ロスペランブレス鉱山では、選鉱プロセスにおける節水と水再利用を推進し、操業に使用する水の90%を海水由来または再利用水とすることを目標に取り組んでいます。この目標達成に向け、2024年より海水淡水化プラントを稼働させ、水資源の保全を進めています。これにより、渇水時における操業度低下の緩和が期待され、2024年には取水量の約58%が海水由来となっています。現在の淡水生産能力は400リットル/秒ですが、2027年までに倍の800リットル/秒へ拡張する計画であり、外部取水のさらなる低減を目指しています。

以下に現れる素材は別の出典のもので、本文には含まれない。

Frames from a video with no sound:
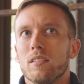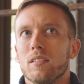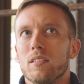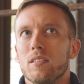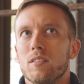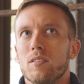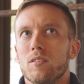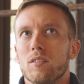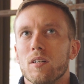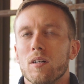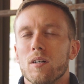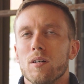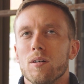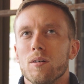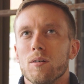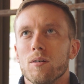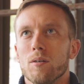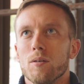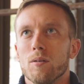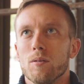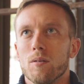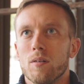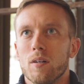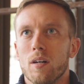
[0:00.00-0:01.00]

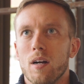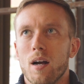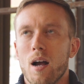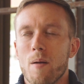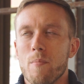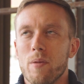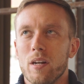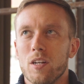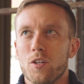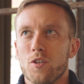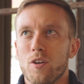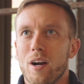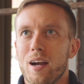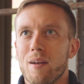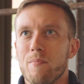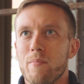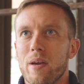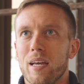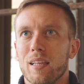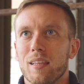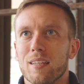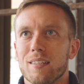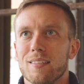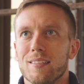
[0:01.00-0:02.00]
So I'm going to try and
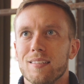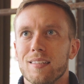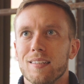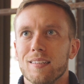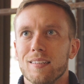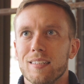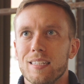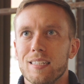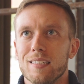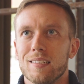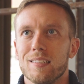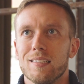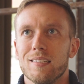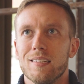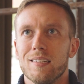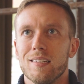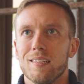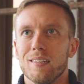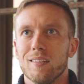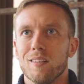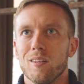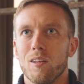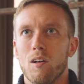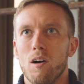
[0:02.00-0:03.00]
make this the least
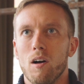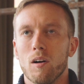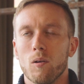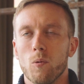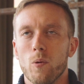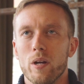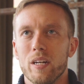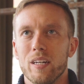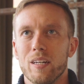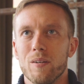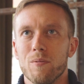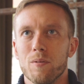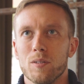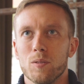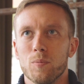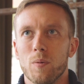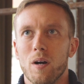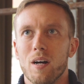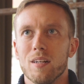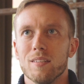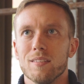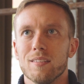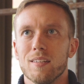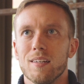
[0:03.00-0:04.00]
long-winded
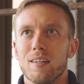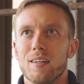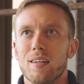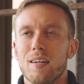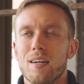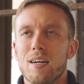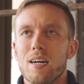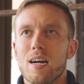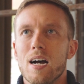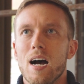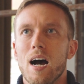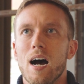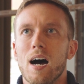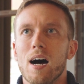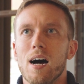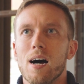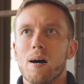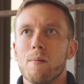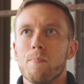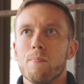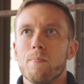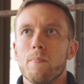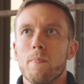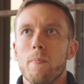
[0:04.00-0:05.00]
response.
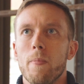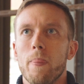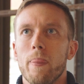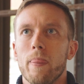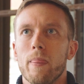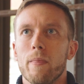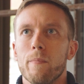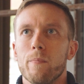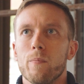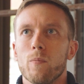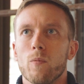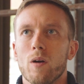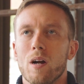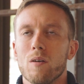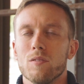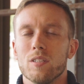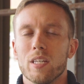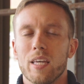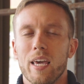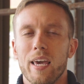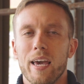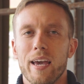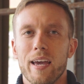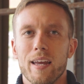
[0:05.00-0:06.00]
When I was
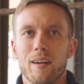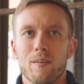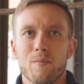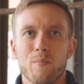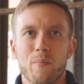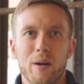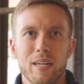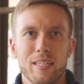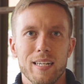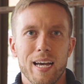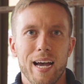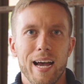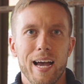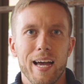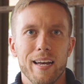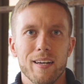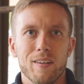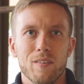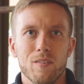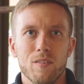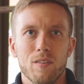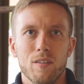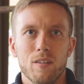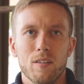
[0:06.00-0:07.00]
a kid, my
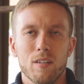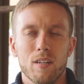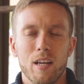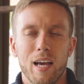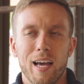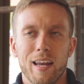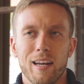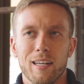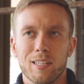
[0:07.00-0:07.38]
dad hadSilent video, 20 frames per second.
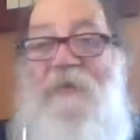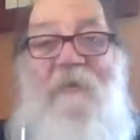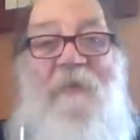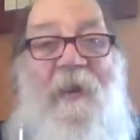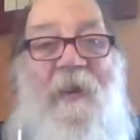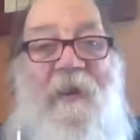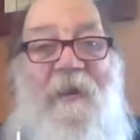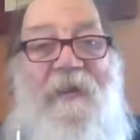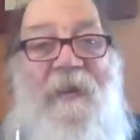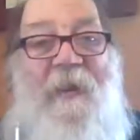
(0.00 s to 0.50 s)

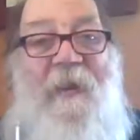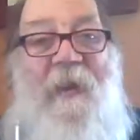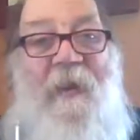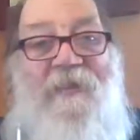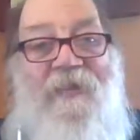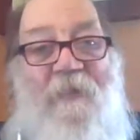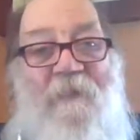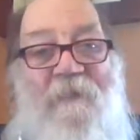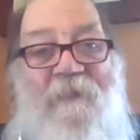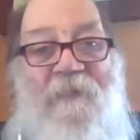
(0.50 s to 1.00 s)
where did they
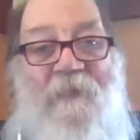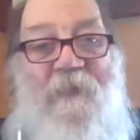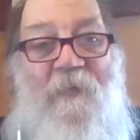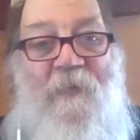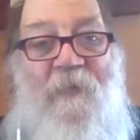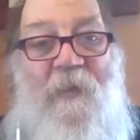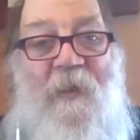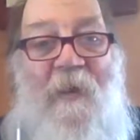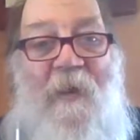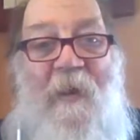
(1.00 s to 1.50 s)
get their
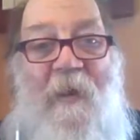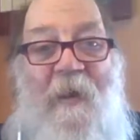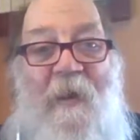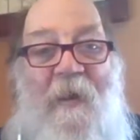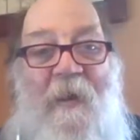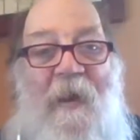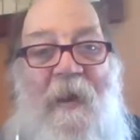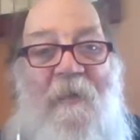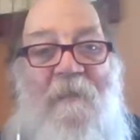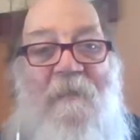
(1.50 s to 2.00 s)
food?
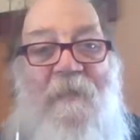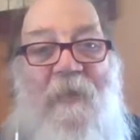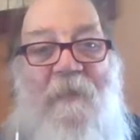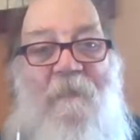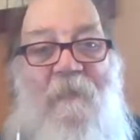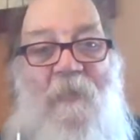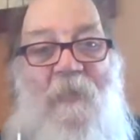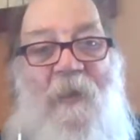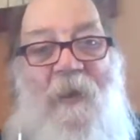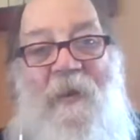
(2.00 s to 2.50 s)
Every
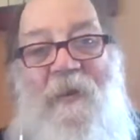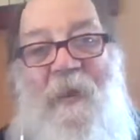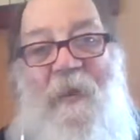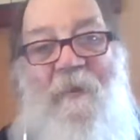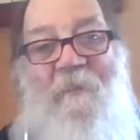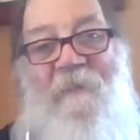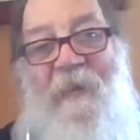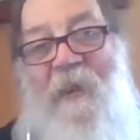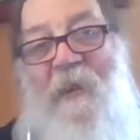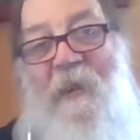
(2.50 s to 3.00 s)
morning
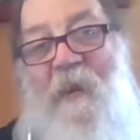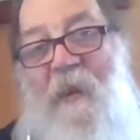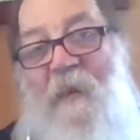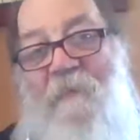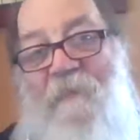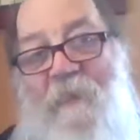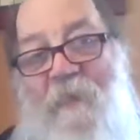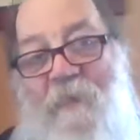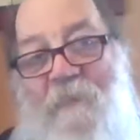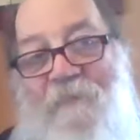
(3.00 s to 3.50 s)
they'd be
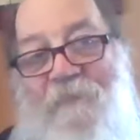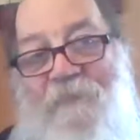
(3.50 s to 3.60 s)
covered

さらに、地域社会への貢献として、水の有効利用や最適化を目的に、鉱山周辺の地域コミュニティにおいてデータ取得のための水センサーを144台設置しています。加えて、地域の水利用を管理する地方当局と連携して、地域コミュニティへの水輸送を改善するため、運河建設に累計3億チリペソ(約35万米ドル)の投資を行いました。
当鉱山は水効率向上のため、パイロット試験や操業における水バランスの最適化を含む計画を策定し、明確な目標を設定しています。当鉱山には水管理責任者(Water Leads)が配置され水利用の効率改善を推進しています。Water Leadsは、ガバナンス強化と鉱山内スキル向上を目指し、毎月の水使用実績を報告するなどして、持続可能な水管理の実践を組織内に浸透させています。